> **Instructions to follow**
Copy down every line of the data that follows exactly. Omit the pictures.

*** Supplied information ***

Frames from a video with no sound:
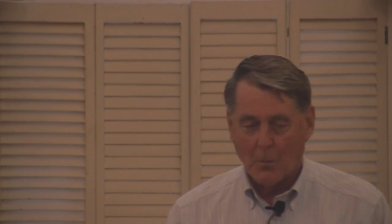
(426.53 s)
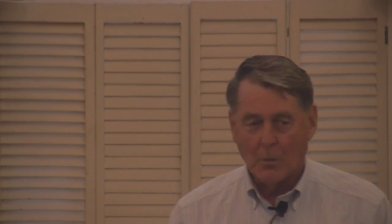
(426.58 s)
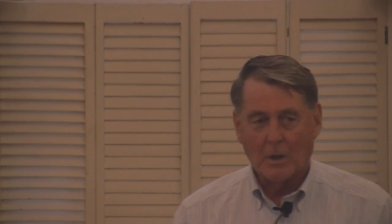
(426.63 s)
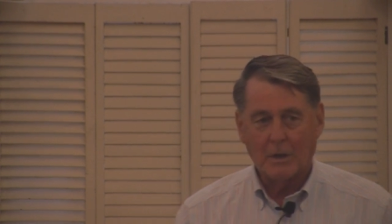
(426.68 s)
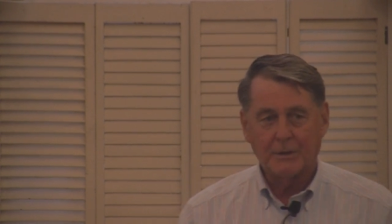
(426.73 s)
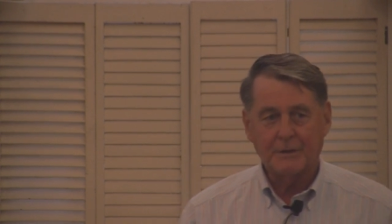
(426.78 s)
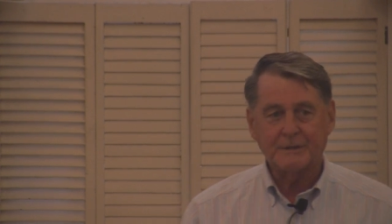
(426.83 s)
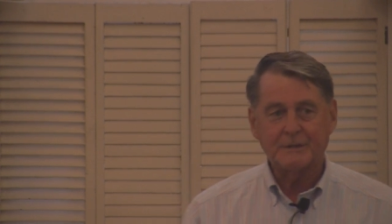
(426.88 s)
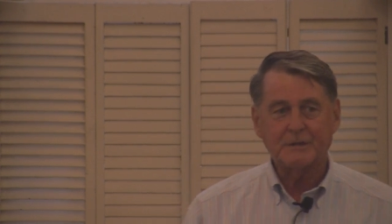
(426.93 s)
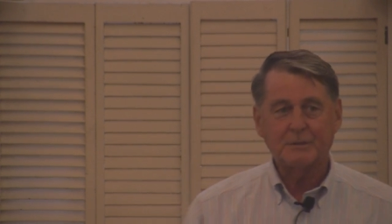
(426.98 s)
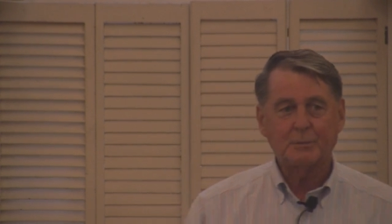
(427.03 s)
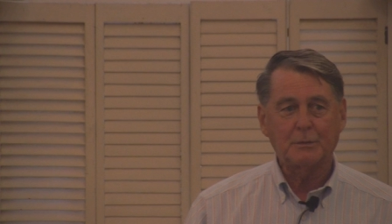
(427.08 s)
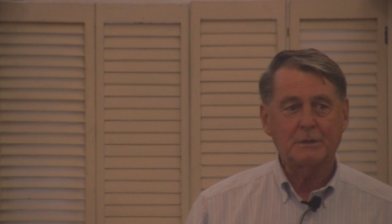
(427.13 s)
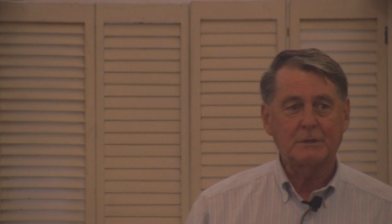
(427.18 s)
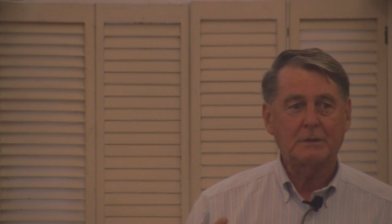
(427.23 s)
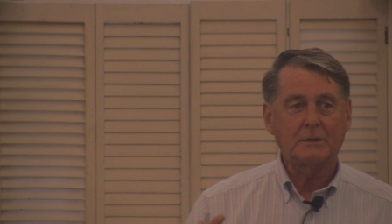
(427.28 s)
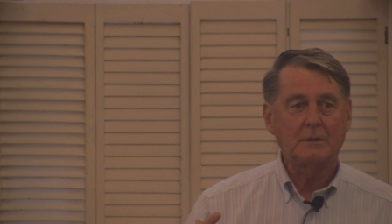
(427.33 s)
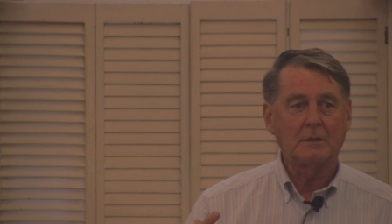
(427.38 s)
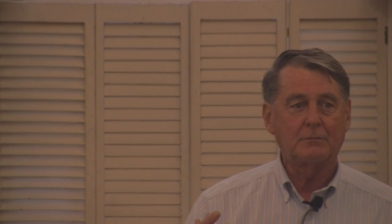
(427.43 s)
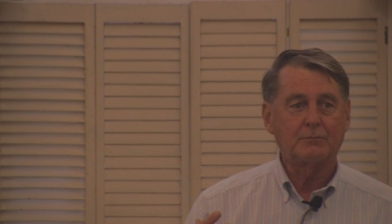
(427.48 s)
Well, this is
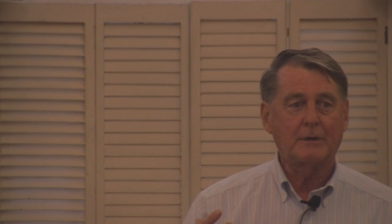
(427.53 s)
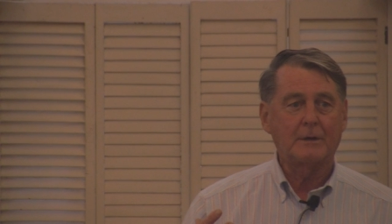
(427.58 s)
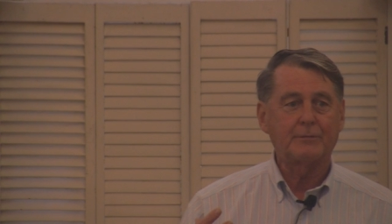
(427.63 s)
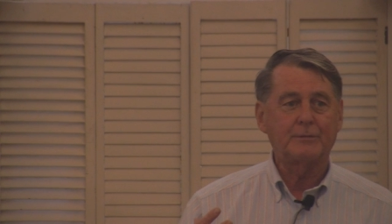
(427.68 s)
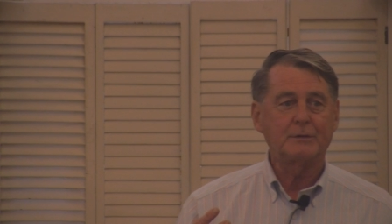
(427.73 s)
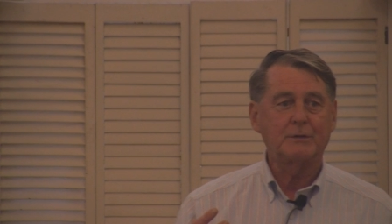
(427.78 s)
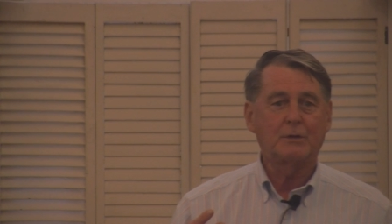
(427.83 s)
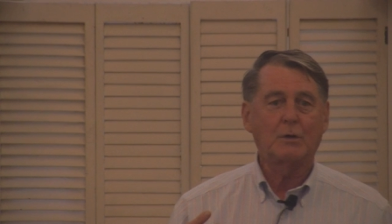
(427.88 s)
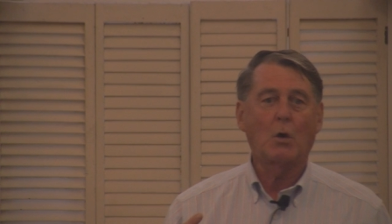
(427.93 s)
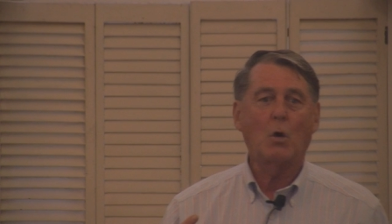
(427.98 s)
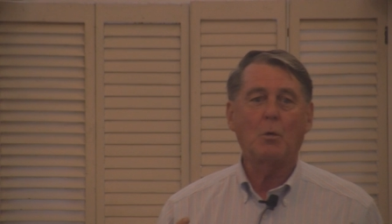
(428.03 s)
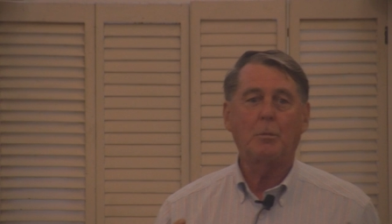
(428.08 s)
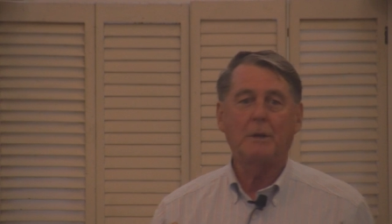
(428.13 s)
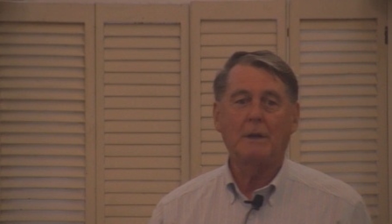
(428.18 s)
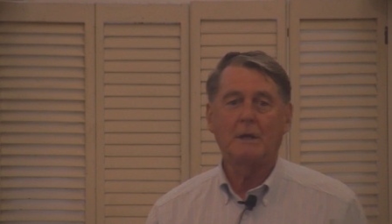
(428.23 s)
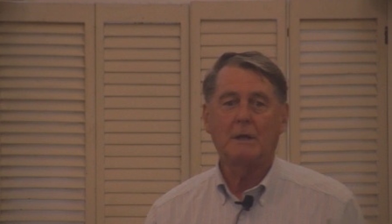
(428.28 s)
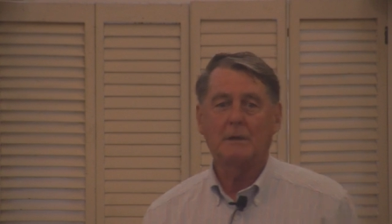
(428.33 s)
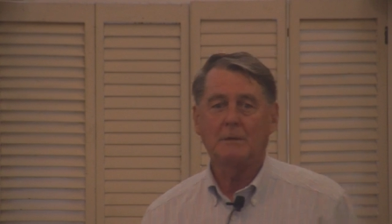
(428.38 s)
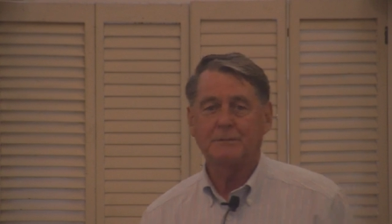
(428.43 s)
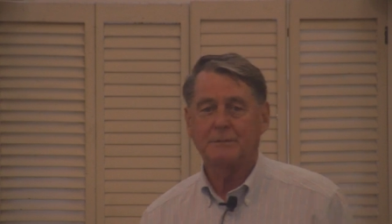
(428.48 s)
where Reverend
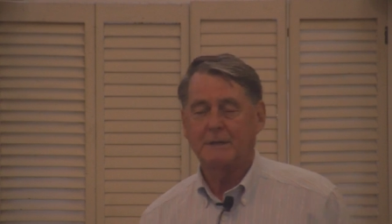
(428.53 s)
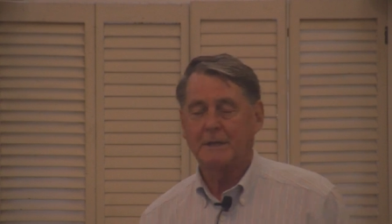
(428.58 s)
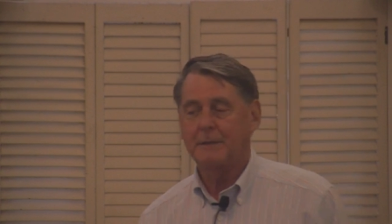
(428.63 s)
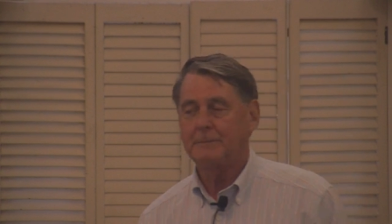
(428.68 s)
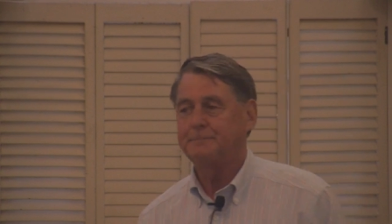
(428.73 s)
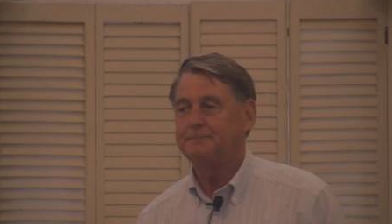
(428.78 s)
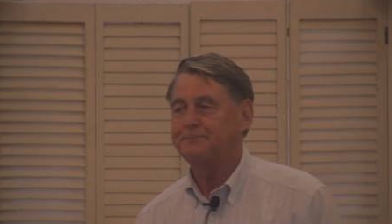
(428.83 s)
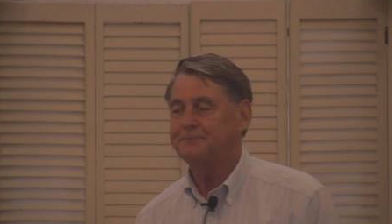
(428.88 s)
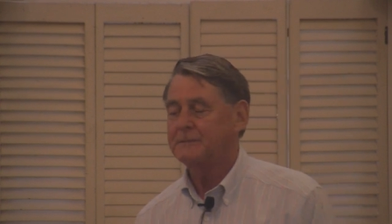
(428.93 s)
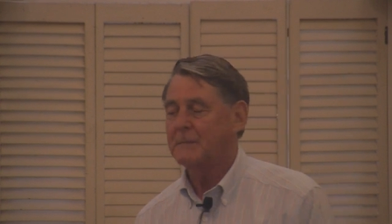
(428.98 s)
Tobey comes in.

*** End of Supplied information ***

> **Answer box**
Frames from a video with no sound:
(426.53 s)
(426.58 s)
(426.63 s)
(426.68 s)
(426.73 s)
(426.78 s)
(426.83 s)
(426.88 s)
(426.93 s)
(426.98 s)
(427.03 s)
(427.08 s)
(427.13 s)
(427.18 s)
(427.23 s)
(427.28 s)
(427.33 s)
(427.38 s)
(427.43 s)
(427.48 s)
Well, this is
(427.53 s)
(427.58 s)
(427.63 s)
(427.68 s)
(427.73 s)
(427.78 s)
(427.83 s)
(427.88 s)
(427.93 s)
(427.98 s)
(428.03 s)
(428.08 s)
(428.13 s)
(428.18 s)
(428.23 s)
(428.28 s)
(428.33 s)
(428.38 s)
(428.43 s)
(428.48 s)
where Reverend
(428.53 s)
(428.58 s)
(428.63 s)
(428.68 s)
(428.73 s)
(428.78 s)
(428.83 s)
(428.88 s)
(428.93 s)
(428.98 s)
Tobey comes in.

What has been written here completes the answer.